Yao Q, Tong H, Finkenstädt B, Stenseth N C
Department of Statistics, London School of Economics, UK.
Proc Biol Sci. 2000 Dec 7;267(1460):2459-67. doi: 10.1098/rspb.2000.1306.
Typically, in many studies in ecology, epidemiology, biomedicine and others, we are confronted with panels of short time-series of which we are interested in obtaining a biologically meaningful grouping. Here, we propose a bootstrap approach to test whether the regression functions or the variances of the error terms in a family of stochastic regression models are the same. Our general setting includes panels of time-series models as a special case. We rigorously justify the use of the test by investigating its asymptotic properties, both theoretically and through simulations. The latter confirm that for finite sample size, bootstrap provides a better approximation than classical asymptotic theory. We then apply the proposed tests to the mink-muskrat data across 81 trapping regions in Canada. Ecologically interpretable groupings are obtained, which serve as a necessary first step before a fuller biological and statistical analysis of the food chain interaction.

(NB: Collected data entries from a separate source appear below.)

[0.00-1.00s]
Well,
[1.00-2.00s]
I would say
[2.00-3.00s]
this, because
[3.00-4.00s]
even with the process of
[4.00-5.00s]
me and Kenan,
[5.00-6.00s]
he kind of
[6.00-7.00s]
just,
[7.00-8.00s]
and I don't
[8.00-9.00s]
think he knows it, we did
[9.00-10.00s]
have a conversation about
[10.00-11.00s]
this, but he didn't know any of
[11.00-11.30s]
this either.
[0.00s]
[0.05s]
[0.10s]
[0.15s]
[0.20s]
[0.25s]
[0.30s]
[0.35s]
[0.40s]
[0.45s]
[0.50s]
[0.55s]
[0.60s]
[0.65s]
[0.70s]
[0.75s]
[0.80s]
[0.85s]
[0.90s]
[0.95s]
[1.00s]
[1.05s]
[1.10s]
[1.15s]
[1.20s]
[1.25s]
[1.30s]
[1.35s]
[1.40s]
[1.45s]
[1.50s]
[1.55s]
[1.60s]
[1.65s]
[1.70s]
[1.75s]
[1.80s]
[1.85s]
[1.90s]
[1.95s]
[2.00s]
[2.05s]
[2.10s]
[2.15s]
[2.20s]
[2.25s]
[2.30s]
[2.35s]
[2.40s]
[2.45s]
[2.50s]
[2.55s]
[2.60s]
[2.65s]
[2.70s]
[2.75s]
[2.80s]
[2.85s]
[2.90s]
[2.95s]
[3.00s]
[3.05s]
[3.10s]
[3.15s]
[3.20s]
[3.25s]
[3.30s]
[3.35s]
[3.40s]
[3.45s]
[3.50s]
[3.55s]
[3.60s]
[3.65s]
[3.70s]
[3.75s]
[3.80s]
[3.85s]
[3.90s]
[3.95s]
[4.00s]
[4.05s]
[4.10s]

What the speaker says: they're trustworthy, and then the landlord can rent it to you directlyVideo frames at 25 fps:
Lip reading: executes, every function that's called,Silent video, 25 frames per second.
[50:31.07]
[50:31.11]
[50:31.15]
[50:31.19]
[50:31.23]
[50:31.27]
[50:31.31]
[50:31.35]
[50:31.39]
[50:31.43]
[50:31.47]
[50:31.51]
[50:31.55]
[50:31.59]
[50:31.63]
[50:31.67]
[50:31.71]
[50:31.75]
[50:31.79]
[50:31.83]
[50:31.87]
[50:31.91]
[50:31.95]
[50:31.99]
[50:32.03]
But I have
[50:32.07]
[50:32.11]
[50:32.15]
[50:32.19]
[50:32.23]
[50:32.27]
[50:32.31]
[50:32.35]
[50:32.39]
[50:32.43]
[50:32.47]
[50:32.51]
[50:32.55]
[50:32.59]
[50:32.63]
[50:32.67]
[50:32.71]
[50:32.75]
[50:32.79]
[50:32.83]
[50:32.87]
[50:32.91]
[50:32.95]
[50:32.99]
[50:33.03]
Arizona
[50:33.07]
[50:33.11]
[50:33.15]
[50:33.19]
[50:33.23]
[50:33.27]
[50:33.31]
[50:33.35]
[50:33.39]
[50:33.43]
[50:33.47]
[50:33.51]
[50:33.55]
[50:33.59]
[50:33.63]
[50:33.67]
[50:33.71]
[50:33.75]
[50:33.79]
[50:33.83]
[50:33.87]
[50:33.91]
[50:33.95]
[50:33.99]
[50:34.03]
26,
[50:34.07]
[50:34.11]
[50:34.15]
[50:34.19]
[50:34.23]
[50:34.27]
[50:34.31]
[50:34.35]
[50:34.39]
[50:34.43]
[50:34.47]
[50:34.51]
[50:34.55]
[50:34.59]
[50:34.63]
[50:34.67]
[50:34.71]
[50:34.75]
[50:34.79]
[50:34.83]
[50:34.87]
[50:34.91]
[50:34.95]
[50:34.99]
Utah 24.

通常,在生态学、流行病学、生物医学等众多研究中,我们会遇到一系列短时间序列,我们希望对其进行具有生物学意义的分组。在此,我们提出一种自助法来检验一族随机回归模型中回归函数或误差项的方差是否相同。我们的一般设定将时间序列模型的面板作为一种特殊情况包含在内。我们通过理论研究和模拟来考察其渐近性质,从而严格证明该检验方法的合理性。模拟结果证实,对于有限样本量,自助法比经典渐近理论能提供更好的近似。然后,我们将所提出的检验方法应用于加拿大81个捕获区域的水貂 - 麝鼠数据。得到了具有生态学可解释性的分组,这是对食物链相互作用进行更全面的生物学和统计分析之前必要的第一步。